A day or so ago I ran across a very frustrating bug that I feel compelled to post here to potentially save someone else the pain I went through.
Here’s the scenario:
- Install one of our legacy Win32 applications
- Install IE7
- Open the help–we use HTML Help (.chm files)
- Everything’s working great!
- Accept updates from the server (we have a custom auto-updater)
- After the application restarts, open the help
- Bam! The app crashes with an exception triggered from somewhere deep inside the ::HtmlHelp Win32 API call. (Please, no comments about the lack of exception handling here
)
None of that code had changed between the original install and the updated version! So what was the problem? It turns out that a component getting downloaded automatically as part of the update was including a Microsoft redistributable file to support Windows NT: PSAPI.dll (version 4.x) which IE7 is not compatible with.

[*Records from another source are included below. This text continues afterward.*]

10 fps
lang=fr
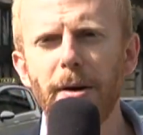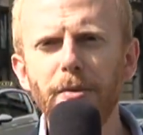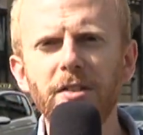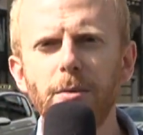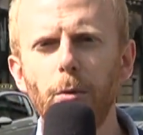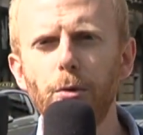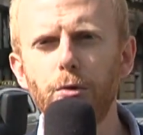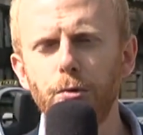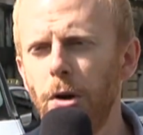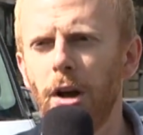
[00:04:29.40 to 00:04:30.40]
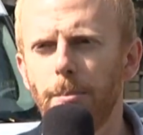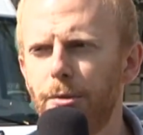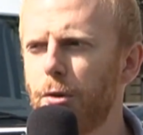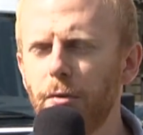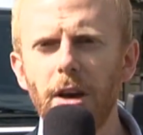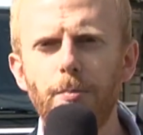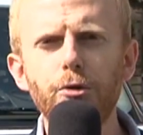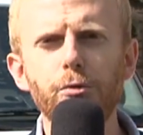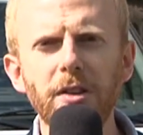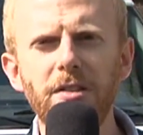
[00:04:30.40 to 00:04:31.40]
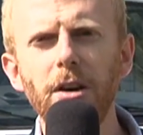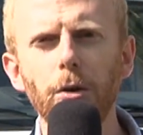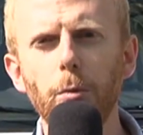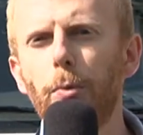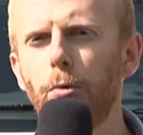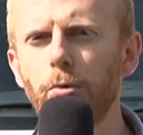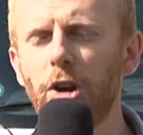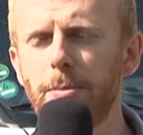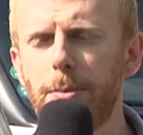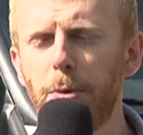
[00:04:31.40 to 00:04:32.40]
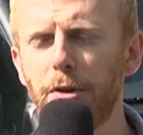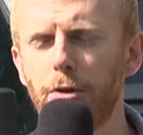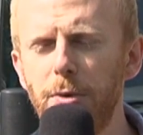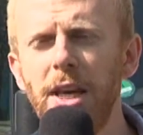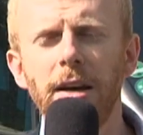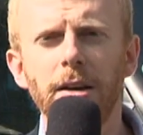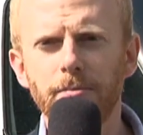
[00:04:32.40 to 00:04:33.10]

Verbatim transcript: pas forcément beaucoup, puisque vous avez pu choisir de prolonger un petit peu votre nuit,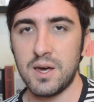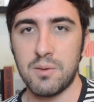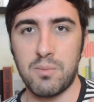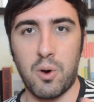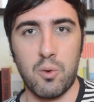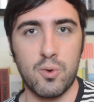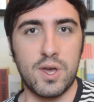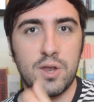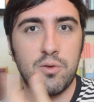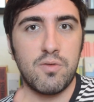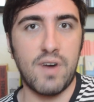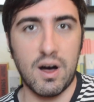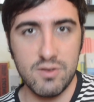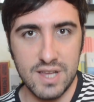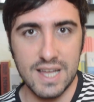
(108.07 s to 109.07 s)
Bom, o que não
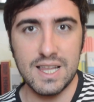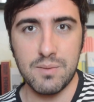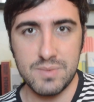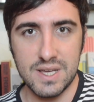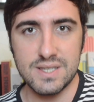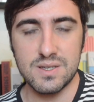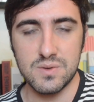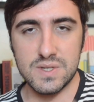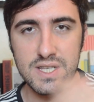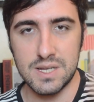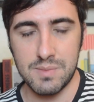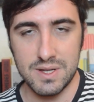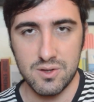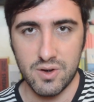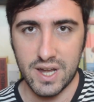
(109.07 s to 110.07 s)
falta é a adaptação
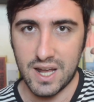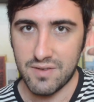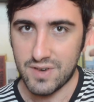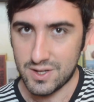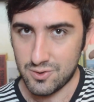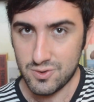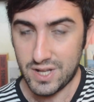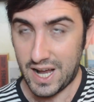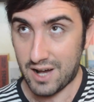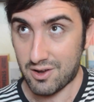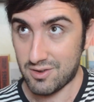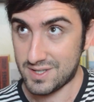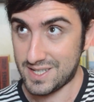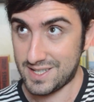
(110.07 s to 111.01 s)
cinematográfica do Drácula.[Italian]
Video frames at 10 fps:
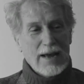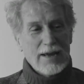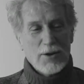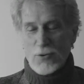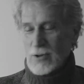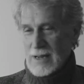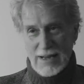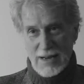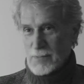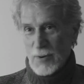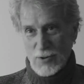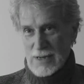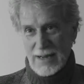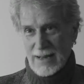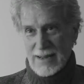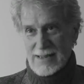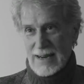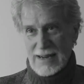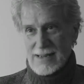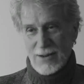io gli risposi, gli
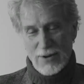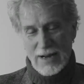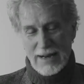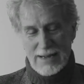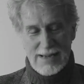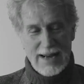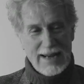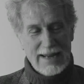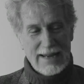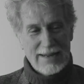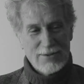scrissi, lo ringraziai,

After much googling (and yes, I mean using Google.com, Inc.) and other investigations (like one-by-one putting back DLLs to see if one of them was misbehaving for a reason I couldn’t comprehend), I came across this post in the newsgroups. Bingo! Because the help viewer was loading in our process (or at least from our process), IE’s working directory included the “bad” version of the dll. If I deleted the dll, things ran smoothly (including for our own application). In my case, that was my resolution–delete the file.
Fortunately that version of the file is pretty old so unless you’re explicitly supporting Windows NT, you should be safe relying on the version installed with the OS (found in %SYSTEMROOT%\system32).